Work required
Once the pictures are set aside, transcribe each line of the data exactly.

Saved data entries
--*--
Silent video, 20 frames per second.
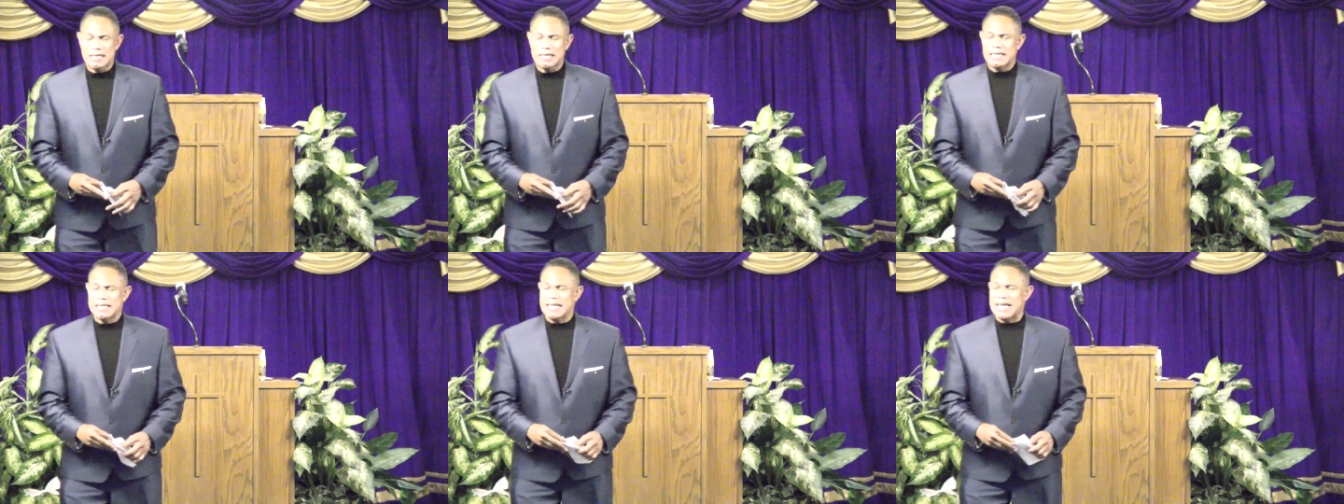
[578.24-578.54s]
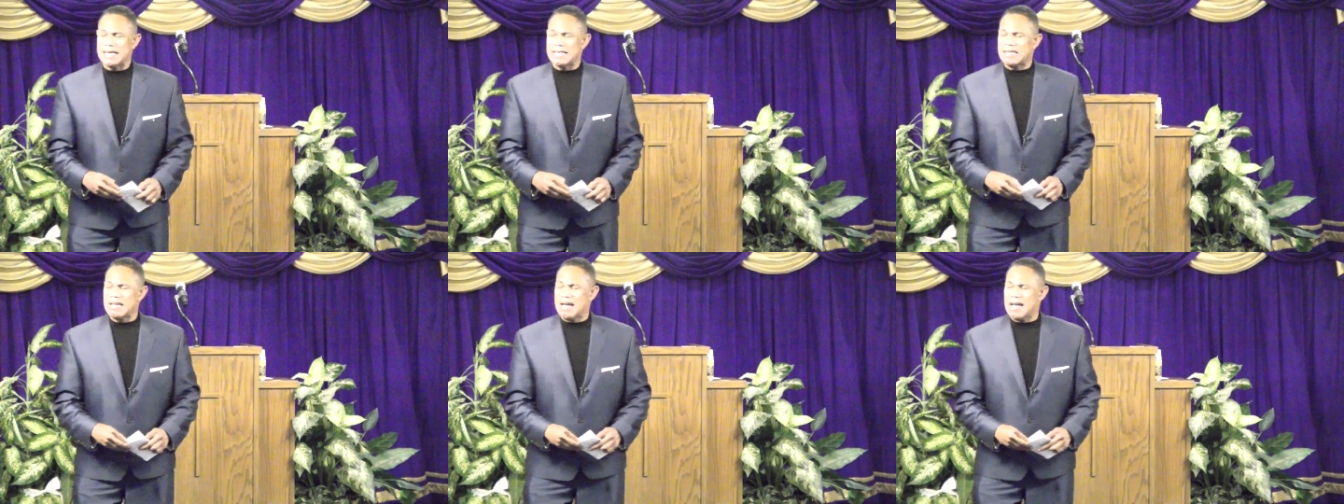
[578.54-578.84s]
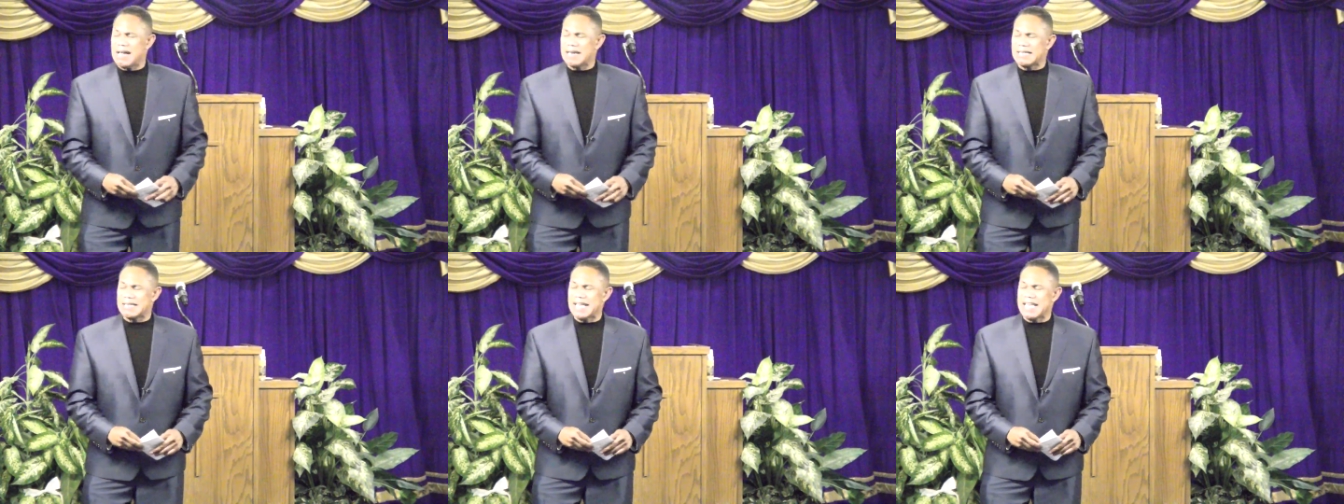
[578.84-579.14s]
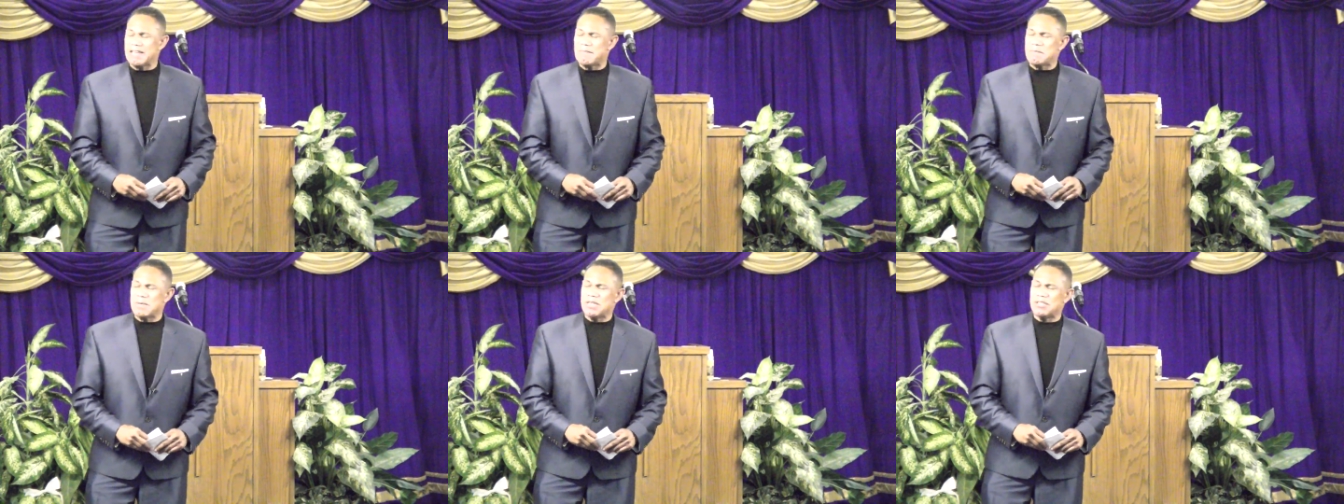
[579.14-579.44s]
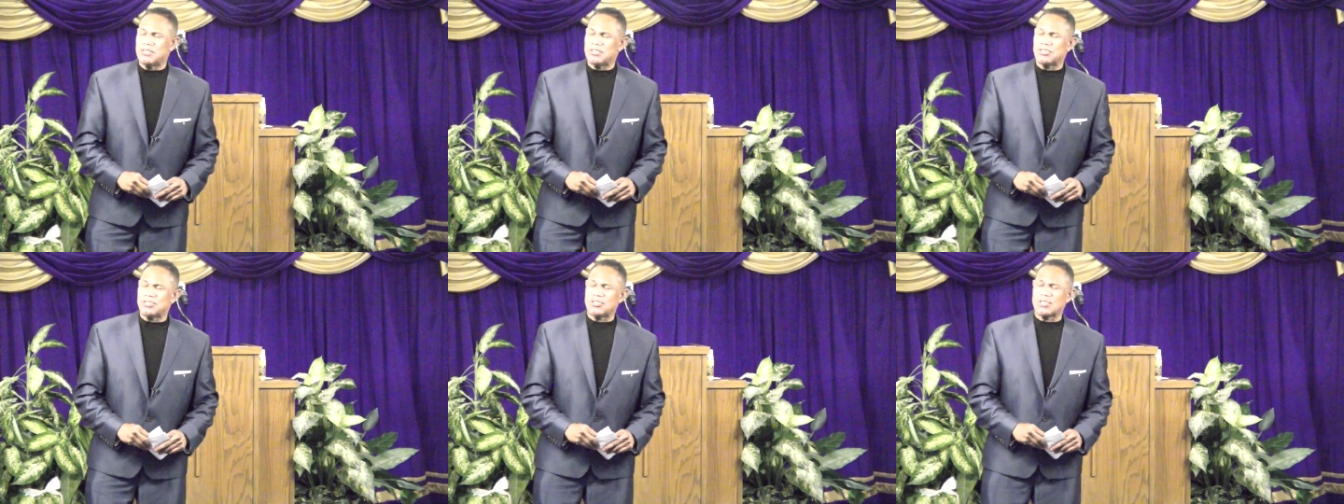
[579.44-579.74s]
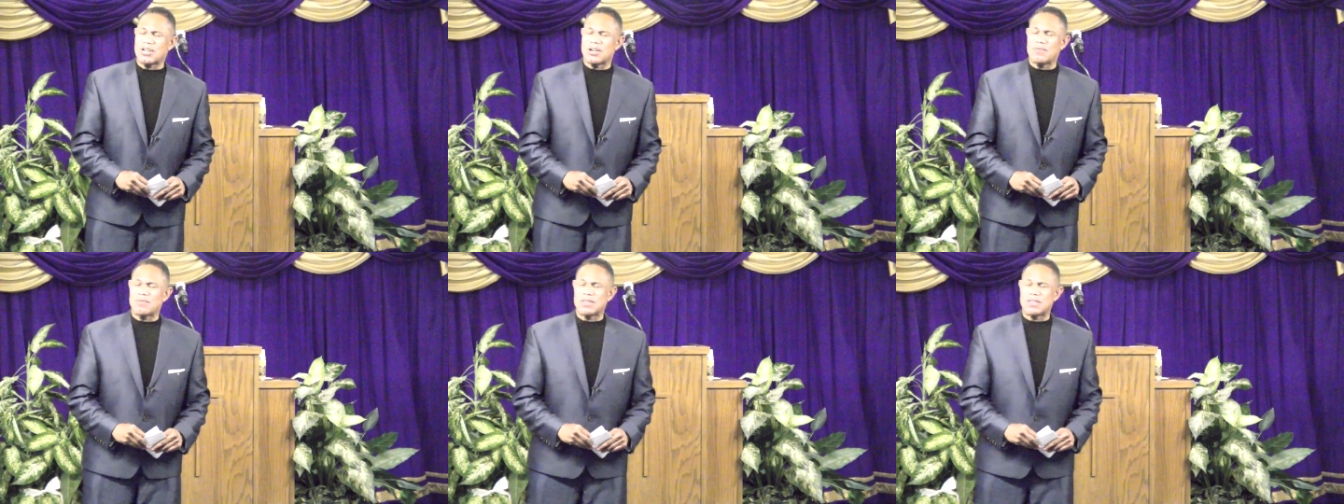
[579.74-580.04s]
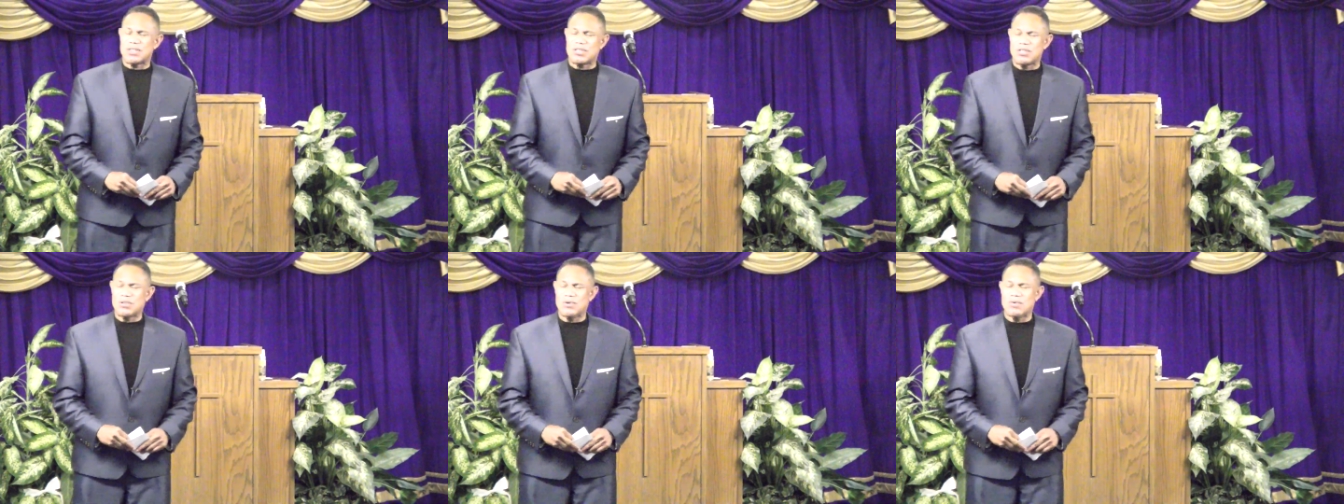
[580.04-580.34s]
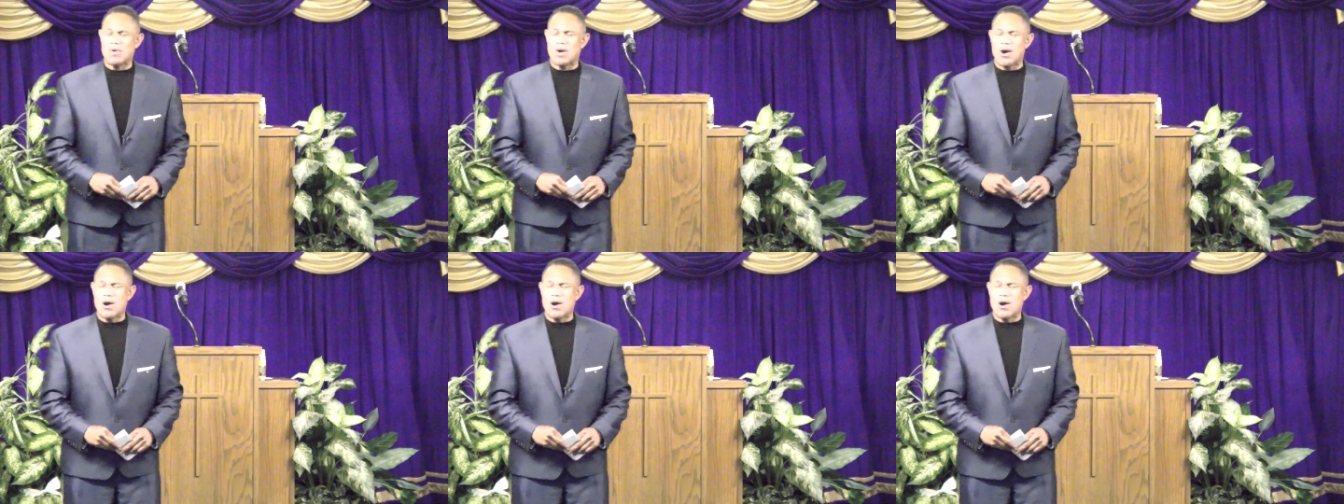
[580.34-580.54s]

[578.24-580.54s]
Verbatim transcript: that God gave me to share with you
--*--
Output for this exercise
Silent video, 20 frames per second.
[578.24-578.54s]
[578.54-578.84s]
[578.84-579.14s]
[579.14-579.44s]
[579.44-579.74s]
[579.74-580.04s]
[580.04-580.34s]
[580.34-580.54s]

[578.24-580.54s]
Verbatim transcript: that God gave me to share with you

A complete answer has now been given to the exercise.